[Saved data entries]
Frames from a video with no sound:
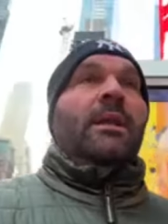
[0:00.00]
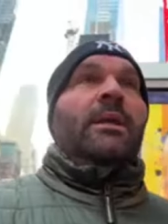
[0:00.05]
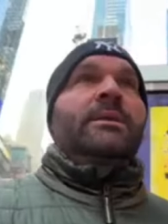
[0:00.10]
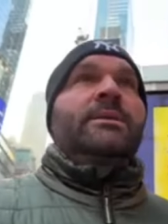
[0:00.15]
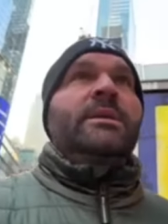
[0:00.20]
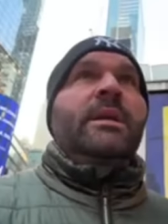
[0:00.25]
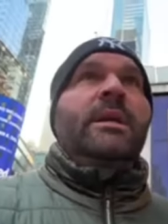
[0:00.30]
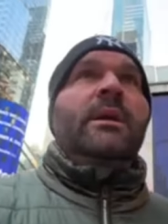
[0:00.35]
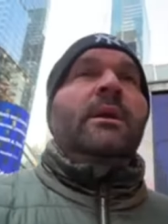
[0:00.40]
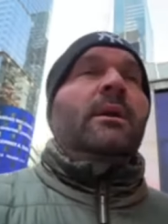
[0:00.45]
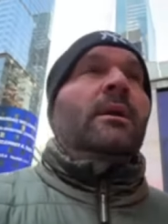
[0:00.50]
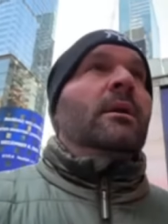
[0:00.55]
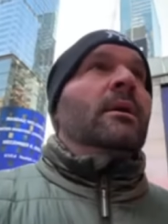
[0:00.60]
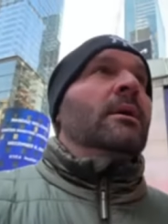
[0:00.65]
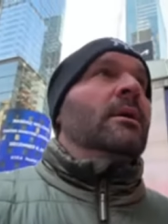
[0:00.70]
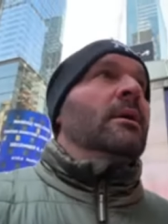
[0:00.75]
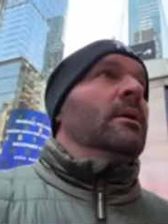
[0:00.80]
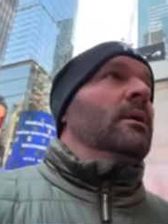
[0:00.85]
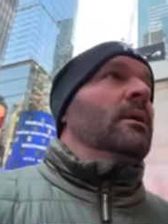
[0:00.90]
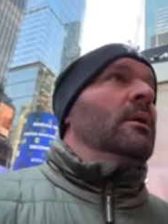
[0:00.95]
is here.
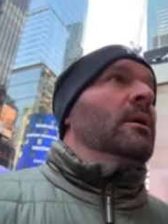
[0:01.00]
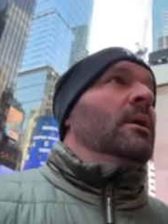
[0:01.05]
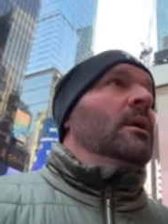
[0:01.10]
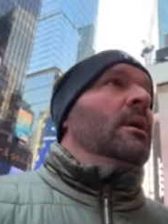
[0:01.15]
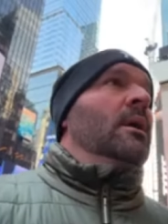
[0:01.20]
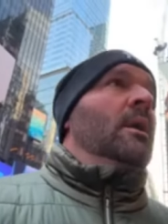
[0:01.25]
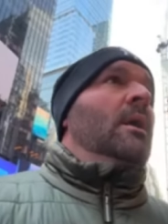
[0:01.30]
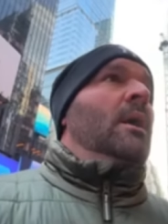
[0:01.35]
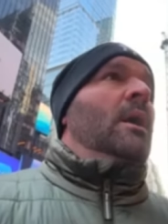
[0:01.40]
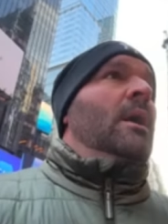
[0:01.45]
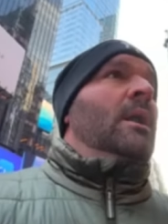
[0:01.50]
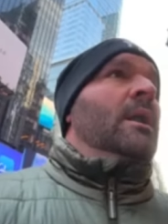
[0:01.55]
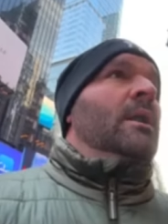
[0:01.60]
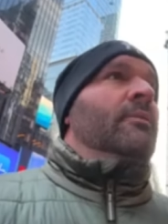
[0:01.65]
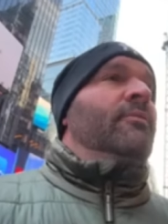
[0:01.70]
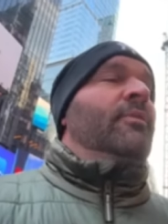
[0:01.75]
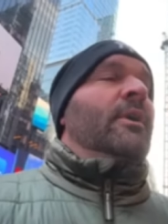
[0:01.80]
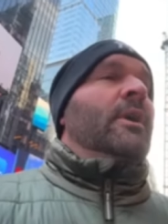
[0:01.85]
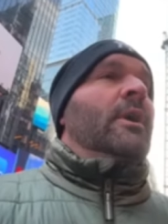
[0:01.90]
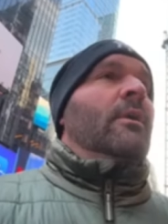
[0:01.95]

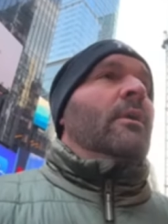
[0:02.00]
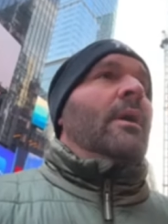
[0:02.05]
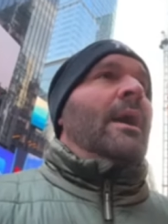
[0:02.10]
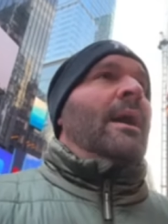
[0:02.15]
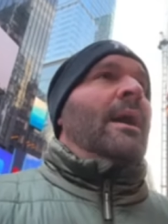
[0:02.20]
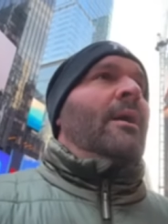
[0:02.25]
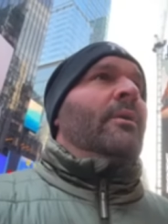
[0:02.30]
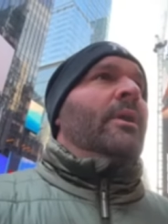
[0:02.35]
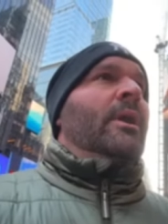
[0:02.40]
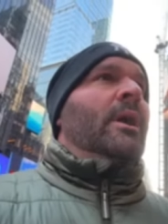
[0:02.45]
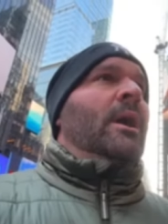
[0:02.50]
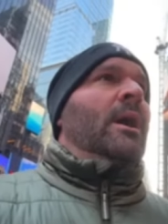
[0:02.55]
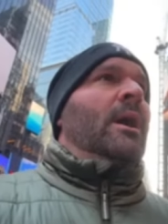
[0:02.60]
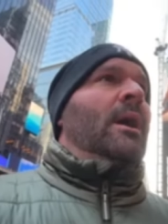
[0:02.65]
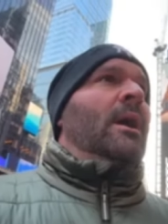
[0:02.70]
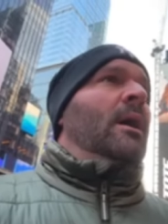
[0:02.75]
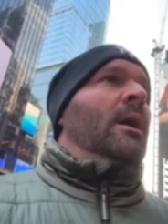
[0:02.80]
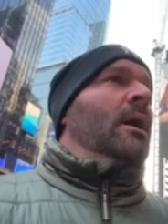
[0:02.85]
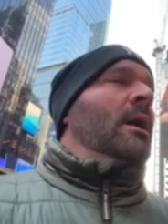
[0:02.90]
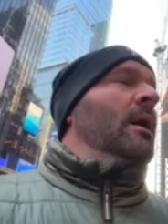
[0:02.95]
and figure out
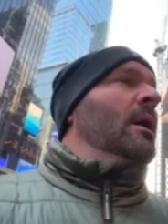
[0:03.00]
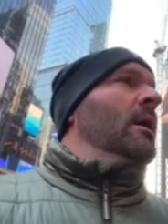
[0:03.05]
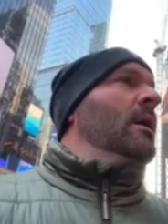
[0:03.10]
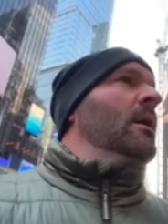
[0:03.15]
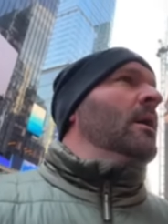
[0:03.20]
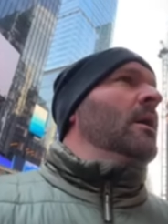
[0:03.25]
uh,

■ Problem statement ■
Your task is to set down every entry exactly, leaving out any picture it contains.

■ Solution for this exercise ■
Frames from a video with no sound:
[0:00.00]
[0:00.05]
[0:00.10]
[0:00.15]
[0:00.20]
[0:00.25]
[0:00.30]
[0:00.35]
[0:00.40]
[0:00.45]
[0:00.50]
[0:00.55]
[0:00.60]
[0:00.65]
[0:00.70]
[0:00.75]
[0:00.80]
[0:00.85]
[0:00.90]
[0:00.95]
is here.
[0:01.00]
[0:01.05]
[0:01.10]
[0:01.15]
[0:01.20]
[0:01.25]
[0:01.30]
[0:01.35]
[0:01.40]
[0:01.45]
[0:01.50]
[0:01.55]
[0:01.60]
[0:01.65]
[0:01.70]
[0:01.75]
[0:01.80]
[0:01.85]
[0:01.90]
[0:01.95]

[0:02.00]
[0:02.05]
[0:02.10]
[0:02.15]
[0:02.20]
[0:02.25]
[0:02.30]
[0:02.35]
[0:02.40]
[0:02.45]
[0:02.50]
[0:02.55]
[0:02.60]
[0:02.65]
[0:02.70]
[0:02.75]
[0:02.80]
[0:02.85]
[0:02.90]
[0:02.95]
and figure out
[0:03.00]
[0:03.05]
[0:03.10]
[0:03.15]
[0:03.20]
[0:03.25]
uh,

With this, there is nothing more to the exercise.